Philip January 8, 2010 at 9:01 am

Thankyou, Bruce for this. And for all your books and videos and CD’s.
I joined your mailing list and got the download with it as well. This has helped me immensely. I have been studying Yang style tai chi for several months, it turns out with a really good teacher.
I have been in the martial arts since 1970. I have felt energy in many ways since I was a child and have worked as a healer with as much care and awareness as I could. I found myself gravitating toward tai chi and qi gong again and again. When I found your system, I felt like my search was over. I hope one day to attend one of your work shops.

Peace,

Philip

[Reply]

John Scott Petty March 11, 2011 at 7:45 am

Ive been teaching Tai Ji since 1990 studying since 1984 {aged 19}. Studied with Mr Frantzis in UK courses and Instructor trainings{Dragon and Tiger} from 2002- all of which has completely changed my practices. With new students coming in all the time i cant think of a more succinct description of the stages of learning Tai Ji for them or myself;-}

[Reply]

Lou Pomeroy January 16, 2012 at 2:03 pm

Dear Bruce: First, a large “Thank You” for the guidance you have shared with me over the past 15 yrs.of Martial Arts training. I’m a 4th degree Black Belt in Tai Kwon Do. I believe that You have been my secret Master. I didn’t start until I was 47. So many of your techniques have acted as a confirmation to maintaining both the hard and soft styled training programs through which I have evolved.
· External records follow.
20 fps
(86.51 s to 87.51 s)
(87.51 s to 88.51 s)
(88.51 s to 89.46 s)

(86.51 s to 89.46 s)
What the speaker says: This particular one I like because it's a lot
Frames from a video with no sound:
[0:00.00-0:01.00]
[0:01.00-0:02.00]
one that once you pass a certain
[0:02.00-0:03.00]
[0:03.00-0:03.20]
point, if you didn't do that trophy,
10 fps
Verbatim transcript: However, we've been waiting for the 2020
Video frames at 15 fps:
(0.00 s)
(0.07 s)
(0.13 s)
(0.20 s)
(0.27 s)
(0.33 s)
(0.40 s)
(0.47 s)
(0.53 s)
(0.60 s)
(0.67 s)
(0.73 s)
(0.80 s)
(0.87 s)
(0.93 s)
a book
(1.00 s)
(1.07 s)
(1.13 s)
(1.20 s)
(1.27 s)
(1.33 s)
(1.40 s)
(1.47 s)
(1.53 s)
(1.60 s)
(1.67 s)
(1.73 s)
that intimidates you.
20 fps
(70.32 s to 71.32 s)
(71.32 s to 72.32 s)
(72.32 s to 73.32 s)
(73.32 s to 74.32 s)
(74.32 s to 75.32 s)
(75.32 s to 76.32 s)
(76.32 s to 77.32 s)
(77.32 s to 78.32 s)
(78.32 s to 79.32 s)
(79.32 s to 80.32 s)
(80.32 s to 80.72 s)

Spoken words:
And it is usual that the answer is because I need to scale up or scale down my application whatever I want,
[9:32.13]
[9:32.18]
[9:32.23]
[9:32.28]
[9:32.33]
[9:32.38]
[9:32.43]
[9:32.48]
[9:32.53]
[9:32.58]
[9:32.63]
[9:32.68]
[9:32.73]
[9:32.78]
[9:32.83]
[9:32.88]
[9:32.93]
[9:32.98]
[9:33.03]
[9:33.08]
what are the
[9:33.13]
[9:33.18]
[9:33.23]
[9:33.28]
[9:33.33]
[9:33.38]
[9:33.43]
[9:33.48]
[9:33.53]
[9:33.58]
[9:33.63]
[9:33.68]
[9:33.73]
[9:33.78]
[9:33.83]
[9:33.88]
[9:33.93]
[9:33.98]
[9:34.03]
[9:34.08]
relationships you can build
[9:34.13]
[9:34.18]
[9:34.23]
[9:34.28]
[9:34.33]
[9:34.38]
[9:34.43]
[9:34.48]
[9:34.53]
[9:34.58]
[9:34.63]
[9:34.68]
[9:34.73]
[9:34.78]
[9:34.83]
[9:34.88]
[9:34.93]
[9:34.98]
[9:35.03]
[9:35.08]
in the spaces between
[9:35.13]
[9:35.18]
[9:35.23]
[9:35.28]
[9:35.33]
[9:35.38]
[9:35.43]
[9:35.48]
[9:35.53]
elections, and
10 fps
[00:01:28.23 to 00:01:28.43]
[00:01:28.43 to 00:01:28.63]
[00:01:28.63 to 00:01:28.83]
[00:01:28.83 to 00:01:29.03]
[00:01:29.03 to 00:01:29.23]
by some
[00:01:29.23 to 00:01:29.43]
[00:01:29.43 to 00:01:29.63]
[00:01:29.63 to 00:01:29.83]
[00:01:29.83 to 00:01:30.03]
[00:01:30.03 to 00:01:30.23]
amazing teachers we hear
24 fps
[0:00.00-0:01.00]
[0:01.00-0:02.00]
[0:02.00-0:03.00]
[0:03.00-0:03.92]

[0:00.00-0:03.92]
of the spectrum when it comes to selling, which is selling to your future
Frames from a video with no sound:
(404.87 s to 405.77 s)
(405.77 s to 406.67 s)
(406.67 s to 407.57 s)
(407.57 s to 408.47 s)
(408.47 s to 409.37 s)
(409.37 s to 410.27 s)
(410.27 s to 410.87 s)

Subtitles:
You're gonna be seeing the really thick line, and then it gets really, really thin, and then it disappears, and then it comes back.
I too know that Practice is my Teacher…. and that I become through an Embodied Mind…. Keep it on. Yours Truly, Sa Bum Nim Lou Pomeroy

[Reply]

Michael Henderson February 5, 2012 at 12:47 pm

Hey there,

Thought I’d let you know that I link to this article, from my own (recently launched) website at Dojoly.com

I also wanted to thank you for your stellar contribution to the Martial Arts Community, and invite you to sign up on Dojoly and share your insight.

So… thanks!

You can find that link here: http://dojoly.com/learn/styles/tai-chi

Thanks again,
-Michael

[Reply]

Ryan February 3, 2013 at 2:13 am

Hi I am extremely interested in purchasing your tai chi mastery programme however I see it is sold out please could you inform me of when I will be able to purchase it.
Also I see you are releasing a beginners program and wondered as I am pretty much a beginner which program would be best I am deffenatly hooked on tai chi and look forward to practising well into old age.
Kind regards
Ryan

[Reply]

subhankar mondal October 6, 2013 at 2:23 am

hi sir
i am a kyukushin black belt student.i want to learn tai chi,how to start as a very beginner .please help me,!!!